Congratulations to the team :)
I realize this is using other interactions, but I'd like a bit more observability than just the isolated environment... I'm not even saying VS Code specifically, but something similar at the least.
Just an idea…
It uses web workers on a web browser. So is this Deno Sandbox like that, but for server? I think Node has worker threads.
It's about 10x what a normal VM would cost at a more affordable hoster. So you better have it run only 10% of the time or you're just paying more for something more constrained.
A full month of runtime would be about $50 bucks for a 2vCPU 1GB RAM 10GB SSD mini-VM that you can get easily for $5 elsewhere.
Mentioned the same in this comment as well: https://news.ycombinator.com/item?id=46881920
Those limitations from other tools was exactly why I made https://github.com/danthegoodman1/netfence for our agents
Even if this was true, "everyone building X independently" is evidence that one company should definitely build X and sell it to everyone
It's really useful to just turn a computer on, use a disk, and then plop its url in the browser.
I currently do one computer per project. I don't even put them in git anymore. I have an MDM server running to manage my kids' phones, a "help me reply to all the people" computer that reads everything I'm supposed to read, a dumb game I play with my son, a family todo list no one uses but me, etc, etc.
Immediate computers have made side projects a lot more fun again.
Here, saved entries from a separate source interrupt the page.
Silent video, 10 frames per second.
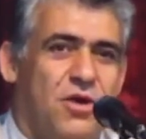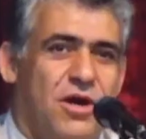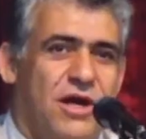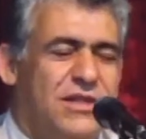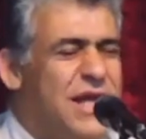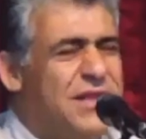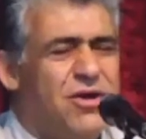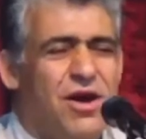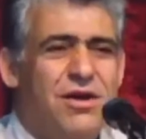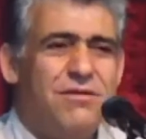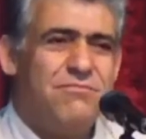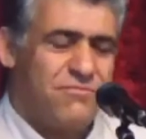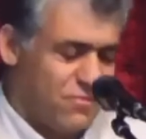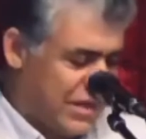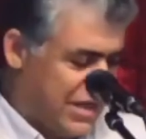That I'm,
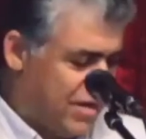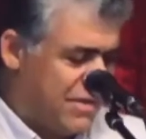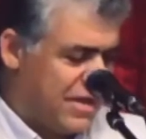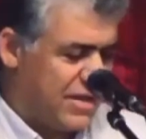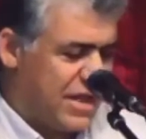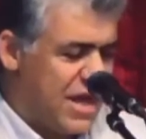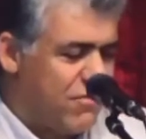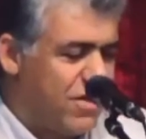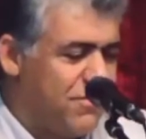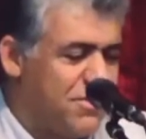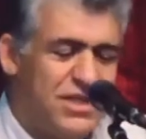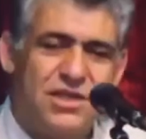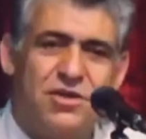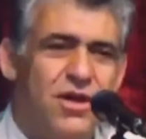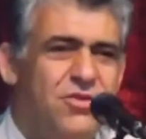when I'm, now I'm thinking,
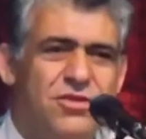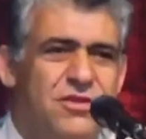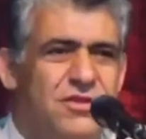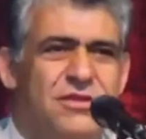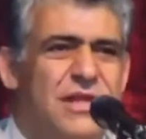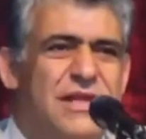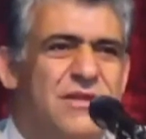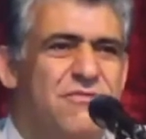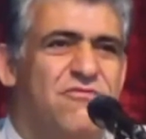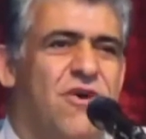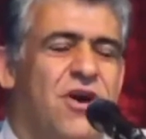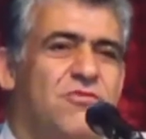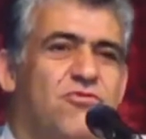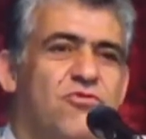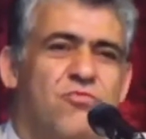I didn't fight
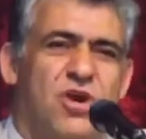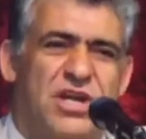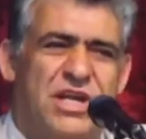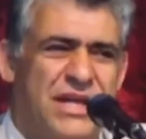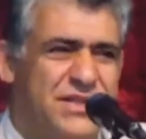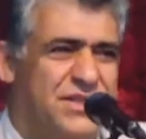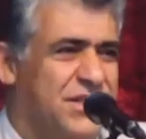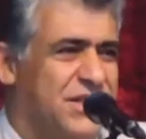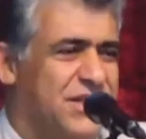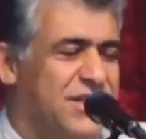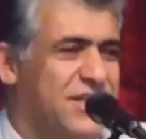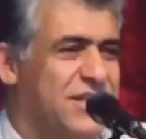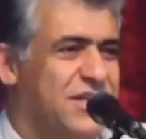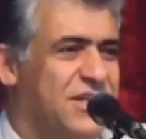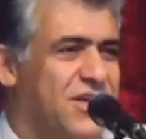for my country.
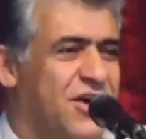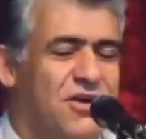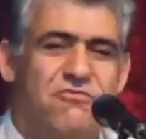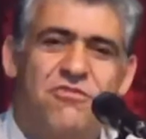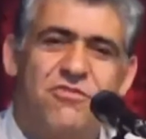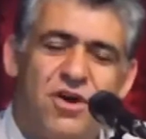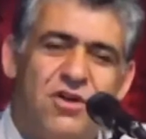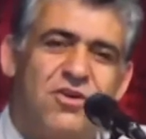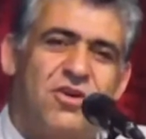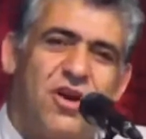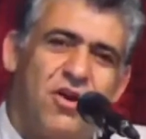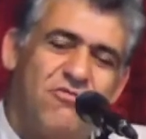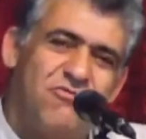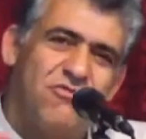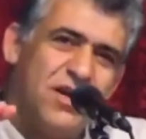I, I, I
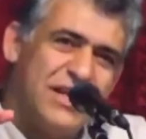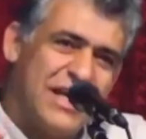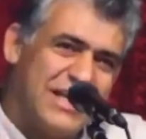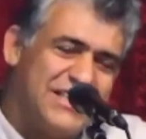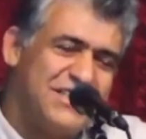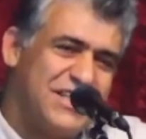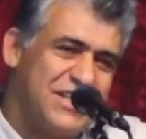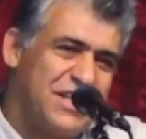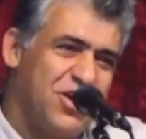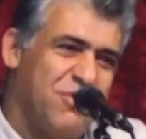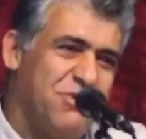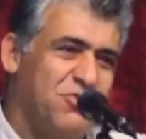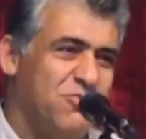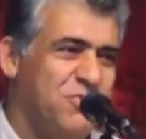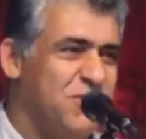fight against the Red Army to
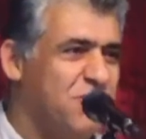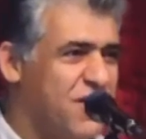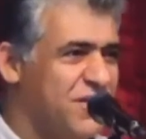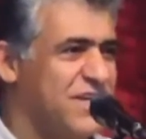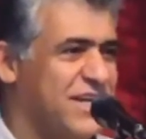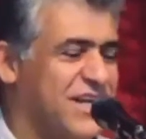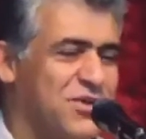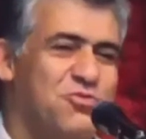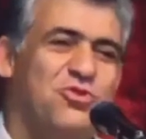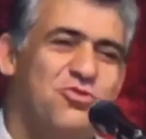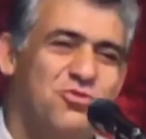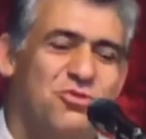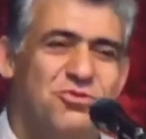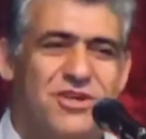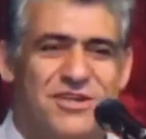be a martyr and go to,
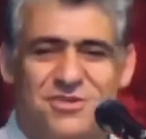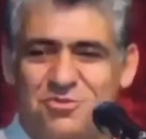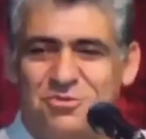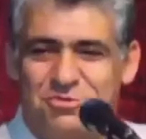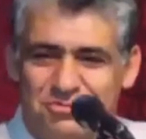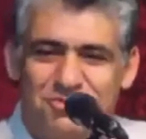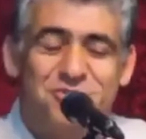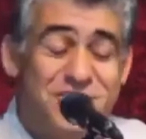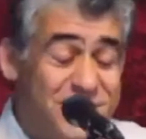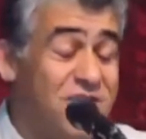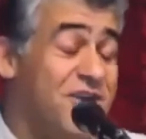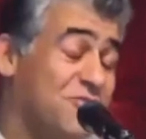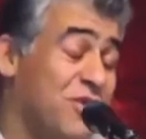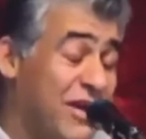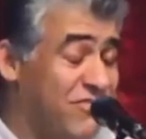to, to see God, to
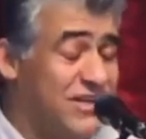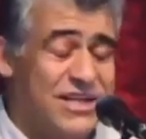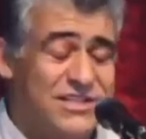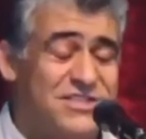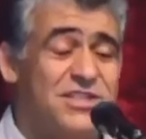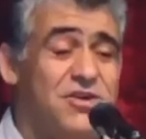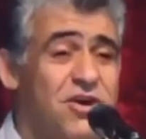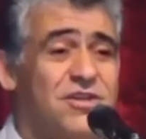heaven and see God.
And the nice thing is, they cost nothing when I forget about them.
SSH in, it resumes where you left off, auto-suspends on disconnect. $0.50/month stopped.
I have the same pattern - one box per project, never think about them until I need them.
The short answer is no. And more so, I think that "Everyone I know in my milieu already built this for themselves, but the wider industry isn't talking about it" is actually an excellent idea generator for a new product.
Here's my list of code execution sandboxing agents launched in the last year alone: E2B, AIO Sandbox, Sandboxer, AgentSphere, Yolobox, Exe.dev, yolo-cage, SkillFS, ERA Jazzberry Computer, Vibekit, Daytona, Modal, Cognitora, YepCode, Run Compute, CLI Fence, Landrun, Sprites, pctx-sandbox, pctx Sandbox, Agent SDK, Lima-devbox, OpenServ, Browser Agent Playground, Flintlock Agent, Quickstart, Bouvet Sandbox, Arrakis, Cellmate (ceLLMate), AgentFence, Tasker, DenoSandbox, Capsule (WASM-based), Volant, Nono, NetFence
A quick search this popped up:
https://news.ycombinator.com/item?id=45486006
If we can spin up microVM so quickly, why bother with Docker or other containers at all?
pretty smart. why isn't this the norm?
Next step for me is creating a secrets proxy like credit card numbers are tokenized to remove risk of exfiltrating credentials.
Edit: It’s nice that Deno Sandbox already does this. Will check it out.
Can you configure Demo Sandbox to run on a self hosted installation of Deno Deploy (deployd), or is this a SaaS only offering?
That website does exist. It may hurt your eyes.